Vertegenwoordigers vanaf de zestiende eeuw[bewerken | brontekst bewerken]

Faustus Socinus (1539-1604) en de naar hem genoemde socinianen stonden een subjectieve verzoeningsleer voor.[9]

Sinds de Verlichting is de subjectieve verzoeningsleer een van de meest aangehangen verzoeningstypen. Friedrich Schleiermacher (1768-1834), een Duits theoloog, heeft als eerst een subjectieve verzoeningsleer uitgewerkt, waarbij hij uitgaat van een totaalindruk die Christus op ons maakt, waardoor wij de juiste gezindheid mogen ontvangen om Christus na te volgen.[10] Schleiermacher wijst echter de gedachte af dat Jezus enkel een leraar en voorbeeld is: in Hem ontmoeten wij echt God. De Engelse (anglicaanse) theoloog Hastings Rashdall (1858-1924) betoogd in feite hetzelfde als Schleiermacher.[11] Hedendaagse theologen die aanhangers van de subjectieve verzoeningsleer zijn, zijn de gereformeerde Nieuwtestamenticus William Barclay (1907-1978)[12], de mennoniet en hoogleraar Ted Grimsrud (*1954)[13], de anglicaanse emeritus hoogleraar Keith Ward (*1938)[14] en de methodistische theoloog Stephen Finlan[15] Een katholieke pleitbezorger van de subjectieve verzoeningsleer is de Amerikaans hoogleraar Robert J. Daly, SJ.[16] De bekendste Nederlandse pleitbezorger van de subjectieve verzoeningsleer was dr.

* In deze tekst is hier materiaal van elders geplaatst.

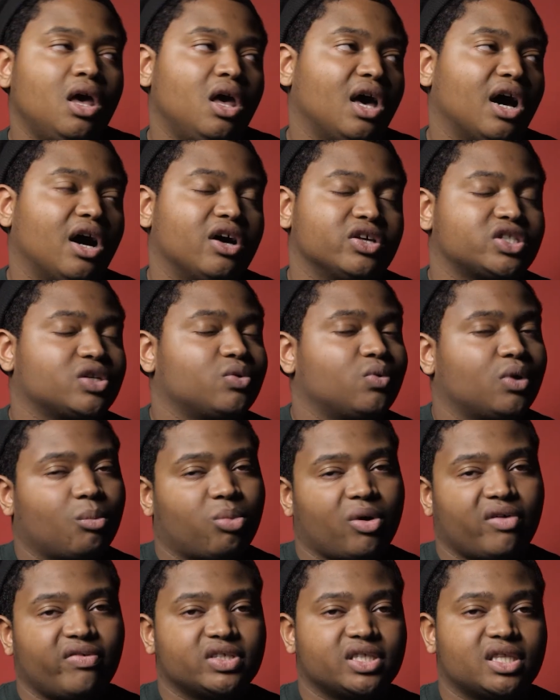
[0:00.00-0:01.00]
I also want to
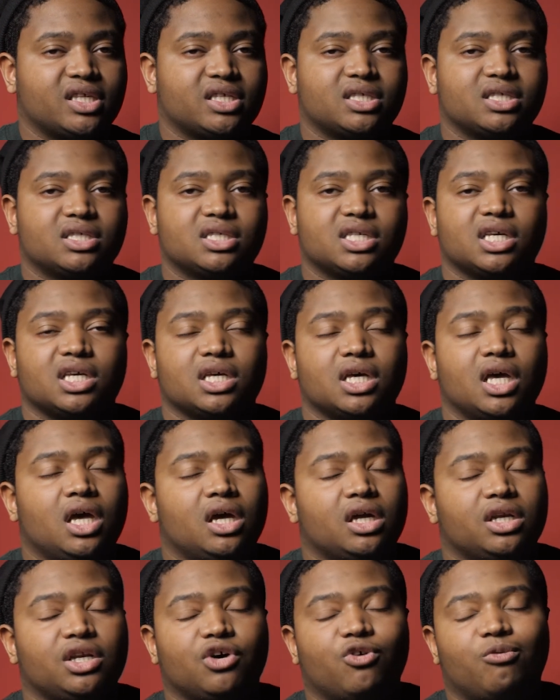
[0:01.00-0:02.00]
preface this and say,
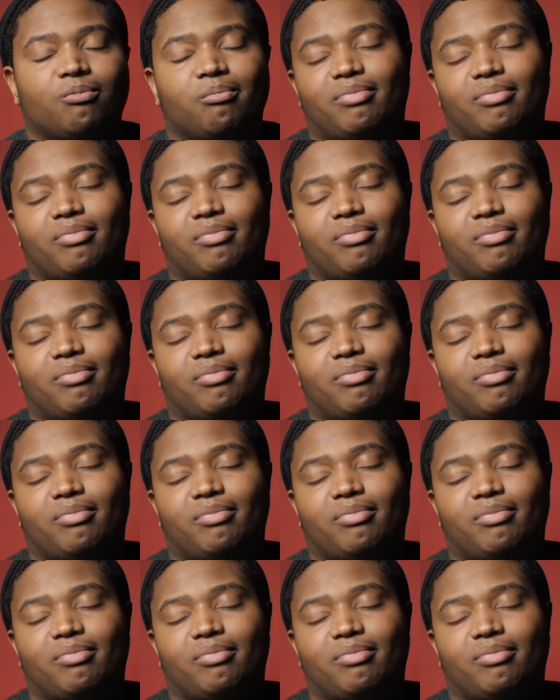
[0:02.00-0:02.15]
don't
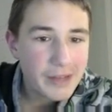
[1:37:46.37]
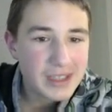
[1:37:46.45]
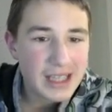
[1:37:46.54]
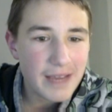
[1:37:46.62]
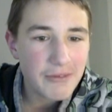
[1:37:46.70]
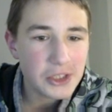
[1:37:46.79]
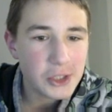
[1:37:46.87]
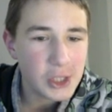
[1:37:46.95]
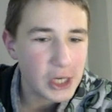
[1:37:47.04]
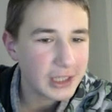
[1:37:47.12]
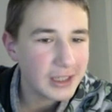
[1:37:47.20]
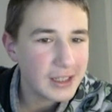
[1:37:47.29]
f7
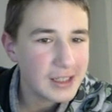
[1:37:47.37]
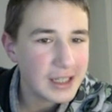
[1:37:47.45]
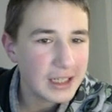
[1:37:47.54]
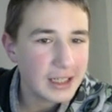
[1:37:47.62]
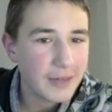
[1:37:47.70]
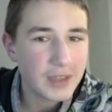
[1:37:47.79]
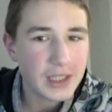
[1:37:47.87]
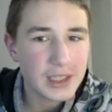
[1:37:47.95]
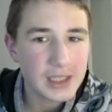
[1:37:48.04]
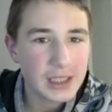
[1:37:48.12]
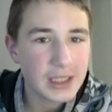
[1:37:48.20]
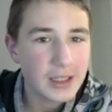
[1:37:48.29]
check and then take
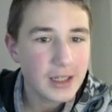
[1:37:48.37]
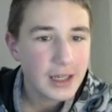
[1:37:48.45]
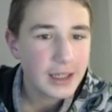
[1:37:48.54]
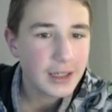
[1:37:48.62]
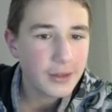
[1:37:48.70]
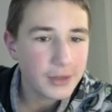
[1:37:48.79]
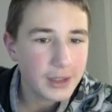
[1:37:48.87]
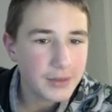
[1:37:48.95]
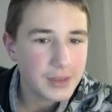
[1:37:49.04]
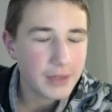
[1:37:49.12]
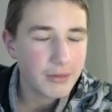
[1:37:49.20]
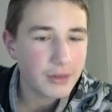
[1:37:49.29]
fdxc and then rook
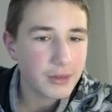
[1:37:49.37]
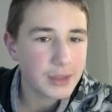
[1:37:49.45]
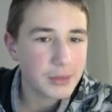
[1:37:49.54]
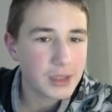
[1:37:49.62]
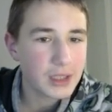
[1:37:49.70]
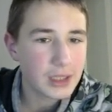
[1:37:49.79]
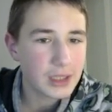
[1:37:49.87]
f7 or something.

Herman Wiersinga (1927-2020).[17]

Bijbelteksten ter ondersteuning[bewerken | brontekst bewerken]

Teksten uit de evangeliën, die deze visie mogelijk ondersteunen, zijn bijvoorbeeld: Mattheüs 17:5; Mattheüs 25:31-40; Marcus 10:17-22 en Johannes 8:12.

Kritiek[bewerken | brontekst bewerken]

Critici stellen dat het bij de subjectieve verzoeningsleer niet duidelijk is wat het kruis nu precies met de vergeving van zonden te maken heeft.[18] Ook stelt men dat de zonde niet ernstig genoeg wordt genomen en dat God voldoening eist voor hetgeen Hem door de mensen onthouden wordt.[19] Dit alles komt volgens critici te weinig aan bod bij de aanhangers van het subjectieve verzoeningstype. Gustaf Aulén (1879-1977) stelt dat de rol van God in het verzoeningsgebeuren tev eel op de achtergrond raakt.[20]